NO SQL Lesson 38 – NoSQL in AWS | Dataplexa

Enterprise & Cloud · Lesson 38

NoSQL in AWS

Running your own NoSQL cluster means patching servers, planning capacity, handling failovers at 3am, and paying engineers to do all of it. AWS managed NoSQL services flip that equation — you hand over the operational burden and get back unlimited scale, multi-AZ availability, and pay-per-use pricing. The trade-off is reduced control and a pricing model that can surprise you. This lesson is about knowing which service fits which problem — and what it actually costs to get it wrong.

The AWS NoSQL Landscape

AWS offers four managed NoSQL services, each targeting a different data model and use case. Picking the right one at the start saves a painful migration six months later.

DynamoDB

Key-value & document

AWS's flagship NoSQL. Fully serverless, millisecond latency at any scale, unlimited throughput. The go-to for anything that needs to handle unpredictable traffic spikes with zero ops overhead.

Best for: session storage, user profiles, IoT, gaming leaderboards, shopping carts

DocumentDB

Document (MongoDB-compatible)

MongoDB-compatible API on AWS-managed infrastructure. If you are already using MongoDB and want AWS to handle ops without rewriting your application code, this is the migration path.

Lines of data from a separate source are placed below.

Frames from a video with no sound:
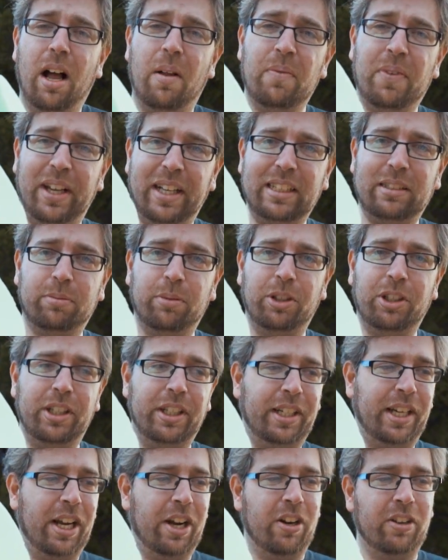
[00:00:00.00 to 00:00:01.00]
These will
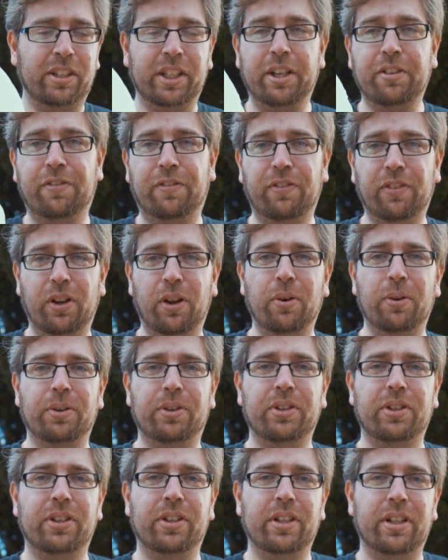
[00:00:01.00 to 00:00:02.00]
inherently float.
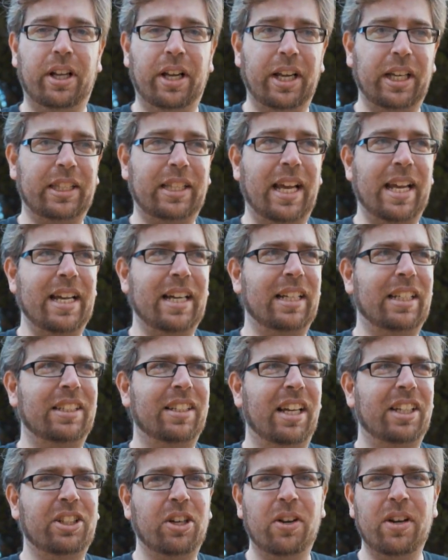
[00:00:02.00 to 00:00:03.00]
Like they
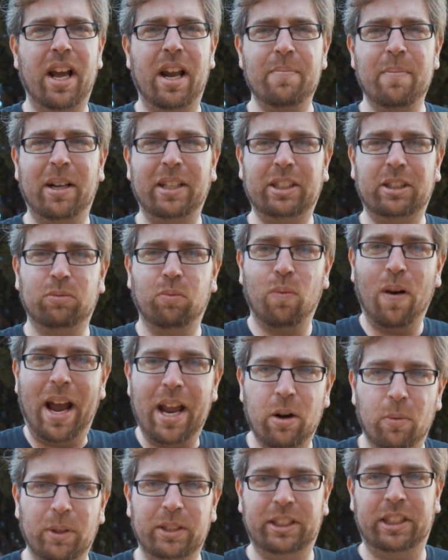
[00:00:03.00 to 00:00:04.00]
don't add much
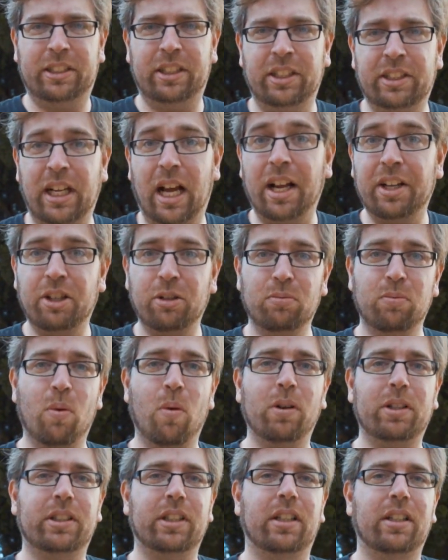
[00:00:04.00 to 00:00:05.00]
weight or resistance
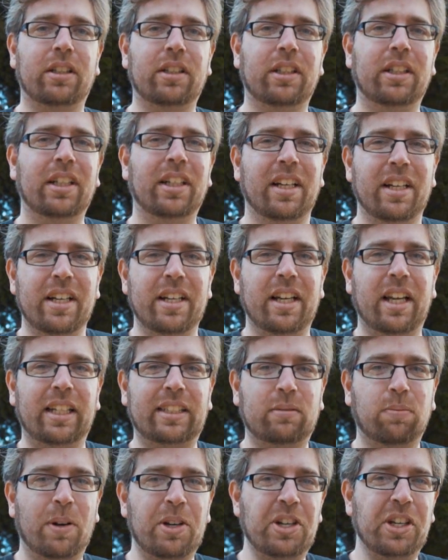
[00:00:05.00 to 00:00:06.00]
underwater.
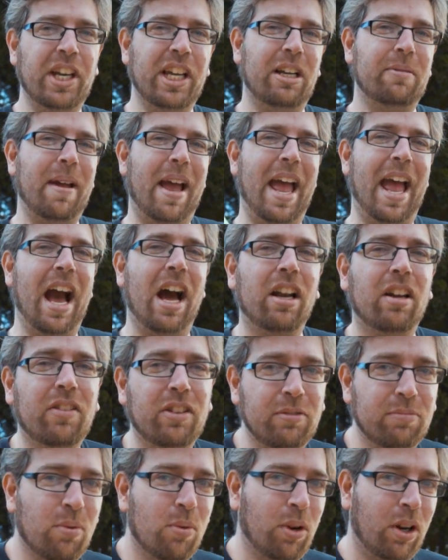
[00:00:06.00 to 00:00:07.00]
It's when you get them out of
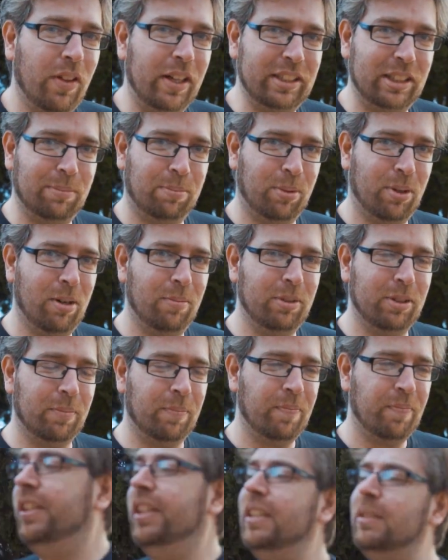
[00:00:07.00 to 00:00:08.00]
the water that's the problem.
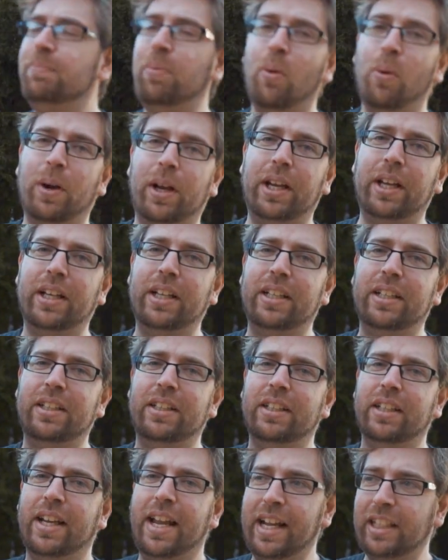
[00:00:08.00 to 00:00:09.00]
This boy
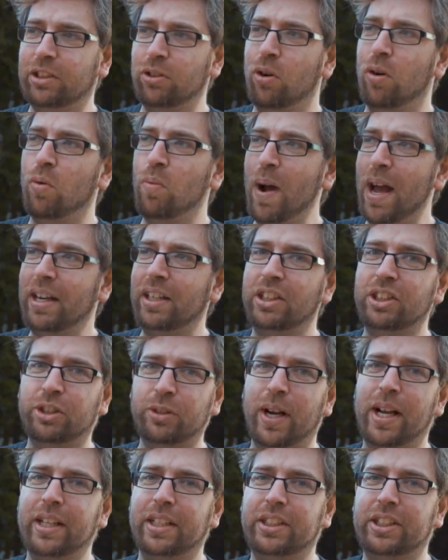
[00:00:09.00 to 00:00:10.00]
gets all wet and
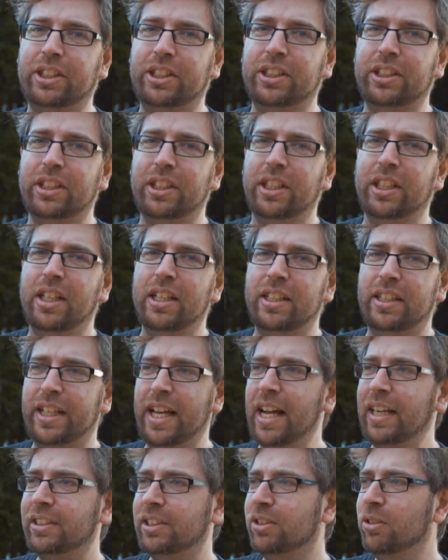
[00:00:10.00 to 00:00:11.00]
drenched. The
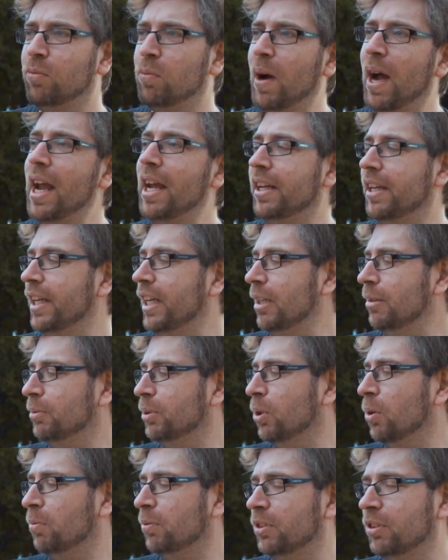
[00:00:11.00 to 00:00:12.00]
extra weight he
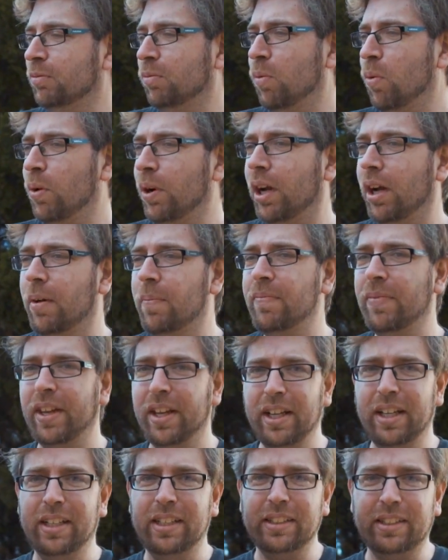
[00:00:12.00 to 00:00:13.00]
absorbs from the water,
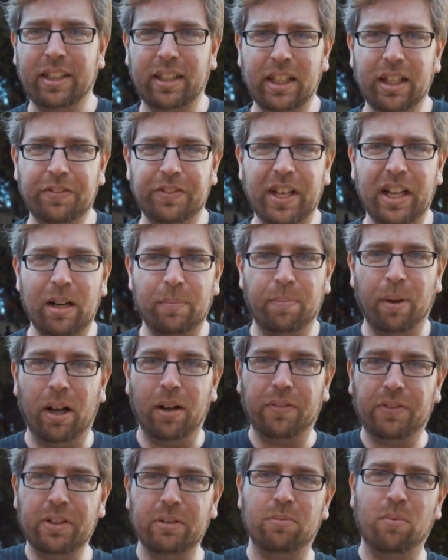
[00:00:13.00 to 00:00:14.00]
to lift that
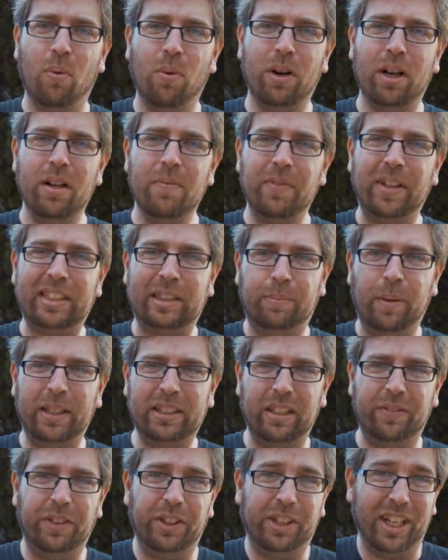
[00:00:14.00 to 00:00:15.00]
above the water,
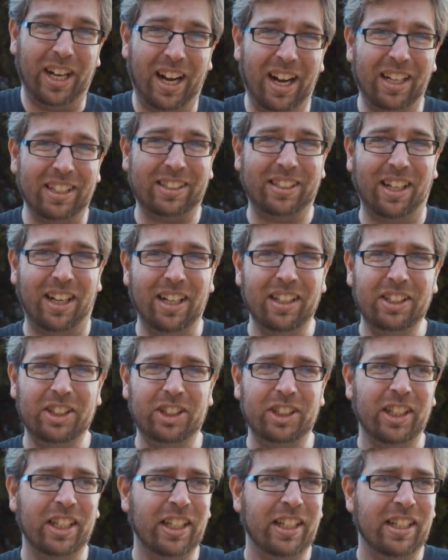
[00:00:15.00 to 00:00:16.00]
especially if you can't
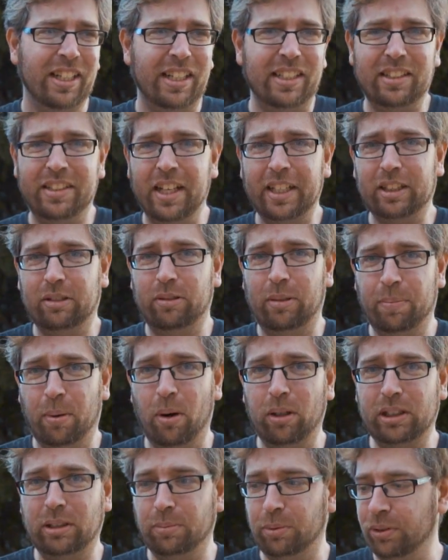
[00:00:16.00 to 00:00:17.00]
touch, is next to
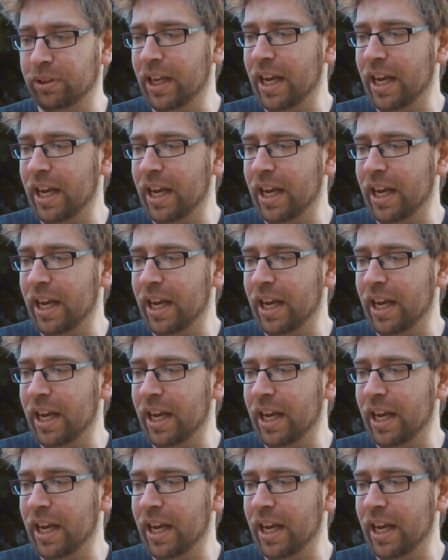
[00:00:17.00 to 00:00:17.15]
impossible.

Best for: MongoDB migrations, content management, catalogues with flexible schema

ElastiCache

In-memory (Redis / Memcached)

Managed Redis or Memcached clusters. Sub-millisecond reads for caching, session storage, rate limiting, and pub/sub. Not a primary store — lives in front of your database to absorb read load.

Best for: database query caching, session tokens, rate limiting, leaderboards

Keyspaces

Column-family (Cassandra-compatible)

Serverless Cassandra-compatible service. No cluster to manage. If you use Cassandra Query Language (CQL) and want AWS to handle operations, scaling, and availability automatically.

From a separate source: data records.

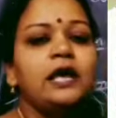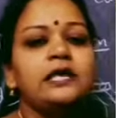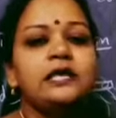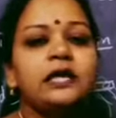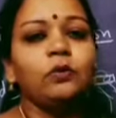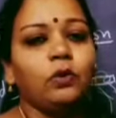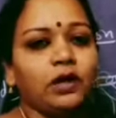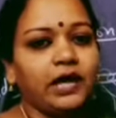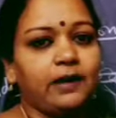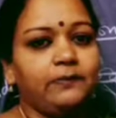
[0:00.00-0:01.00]
Here
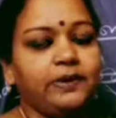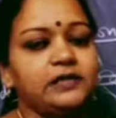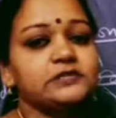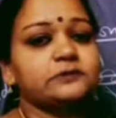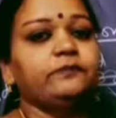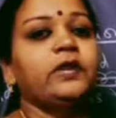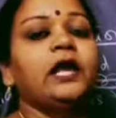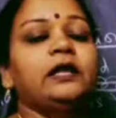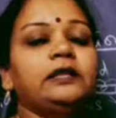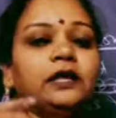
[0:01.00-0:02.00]
what happens,
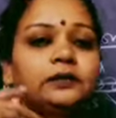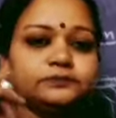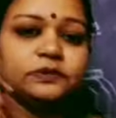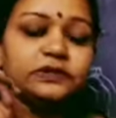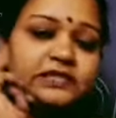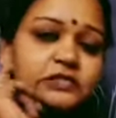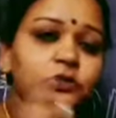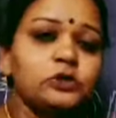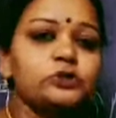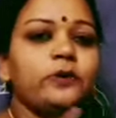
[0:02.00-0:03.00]
this is
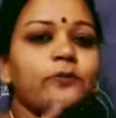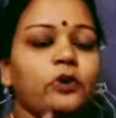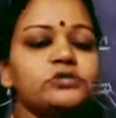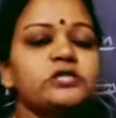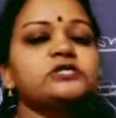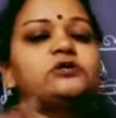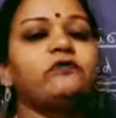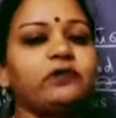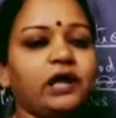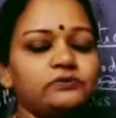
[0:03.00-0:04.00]
also a process
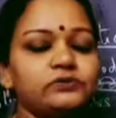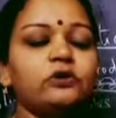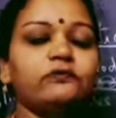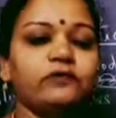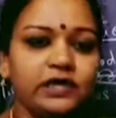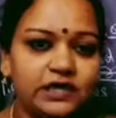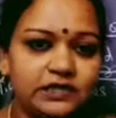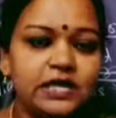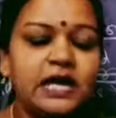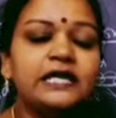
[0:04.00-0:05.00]
of transfer of heat.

Best for: Cassandra migrations, time-series, high-write IoT workloads

DynamoDB — Core Concepts and Table Design

DynamoDB is the most opinionated NoSQL service AWS offers. Its data model is simple — every item has a partition key (mandatory) and an optional sort key. Together they form the primary key. Everything else — throughput, cost, query flexibility — flows from how well you design these two fields. The golden rule: DynamoDB rewards you for knowing your access patterns before you create the table, and punishes you severely for discovering them afterward.

Primary Key Patterns

Simple primary key PK only

One partition key, no sort key. Every item must have a unique PK. Use for direct lookups: get user profile by userId, get config by configKey. Cannot query a range — only exact matches.

Composite primary key PK + SK

Partition key + sort key. Multiple items can share the same PK as long as their SK differs. Enables range queries within a partition: "get all orders for user X sorted by date", "get all messages in thread Y". The most powerful DynamoDB pattern.

The scenario: You are building the backend for a multi-tenant SaaS platform. Each tenant has users, and each user generates events. You need to support three access patterns: (1) get a specific event by ID, (2) get all events for a user sorted by timestamp, (3) get all events of a specific type for a user within a date range. You are designing a single DynamoDB table to handle all three.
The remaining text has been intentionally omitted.